Christchurch City Council is in a sound financial position as the end of the financial year approaches, says Chief Executive Karleen Edwards.
“The earthquakes have left us facing unprecedented costs but with our Annual Plan for the next 12 months agreed we are in a sound financial position with enough money to pay our bills and our share of the rebuild costs,’’ Dr Edwards said.
Even with the agreed 4.9 per cent increase in rates from July 1 Christchurch still has much lower average rates than Auckland and rates that are comparable with Wellington, Tauranga and the Waimakariri District.
“The rates we pay go towards ensuring we have a safe and reliable water supply, wastewater treatment, roads, waste collection and management and a public transport system. They also help pay for the day-to-day running of things like neighbourhood parks and sports field, libraries, swimming pools and community meeting spaces,’’ Dr Edwards said.
“When you look at everything we get through our rates it is great value for money but we are conscious that household budgets are tight so we are always looking at how we can deliver the services and facilities residents want without adding unduly to rates.

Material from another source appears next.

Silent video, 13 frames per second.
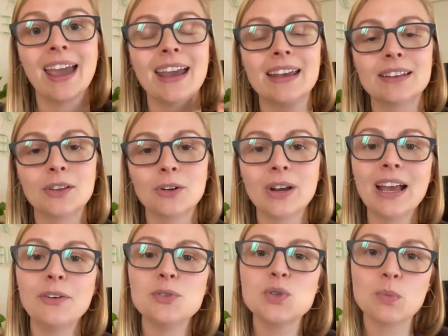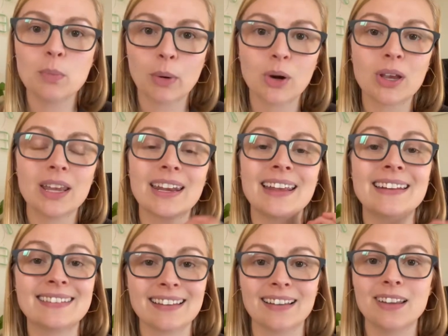and learn how to market
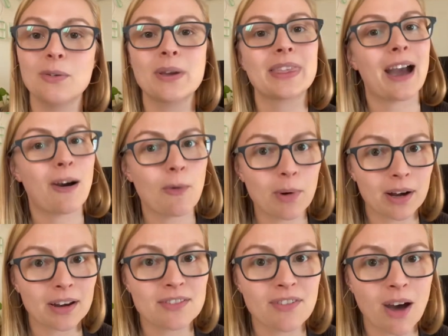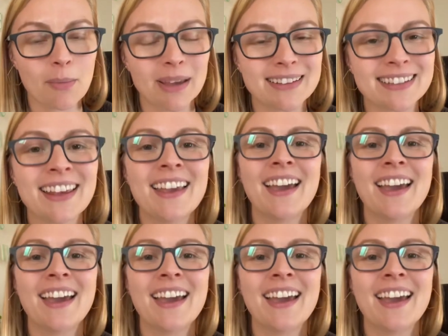and sell it without wanting to vomit.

Over the last 12 months we’ve put a lot of effort into working smarter and identifying ways we can be more effective, efficient and responsive.’’
Dr Edwards said that work was paying dividends, both in term of financial savings (estimated at $15 million over the next 12 months) and improved customer satisfaction.
“Our latest residents’ survey shows satisfaction with the Council has risen to pre-earthquake levels with almost three-quarters of people happy with the way the organisation delivers services. There is still room for improvement but we are very happy with that result.’’
Dr Edwards said the Council was borrowing to pay for its capital programme but the level of debt was manageable and needed to be viewed in the context of the Council’s strong asset base.
The Council’s owns about $10 billion in assets.
“The money we are borrowing is helping to pay for the repair and rebuild of key infrastructure and facilities in the communities most affected by the earthquakes. It will also help pay for the Land Drainage Recovery Programme and the $100 million, 10-year road resurfacing programme that will begin once the Scirt work wraps up,’’ Dr Edwards said.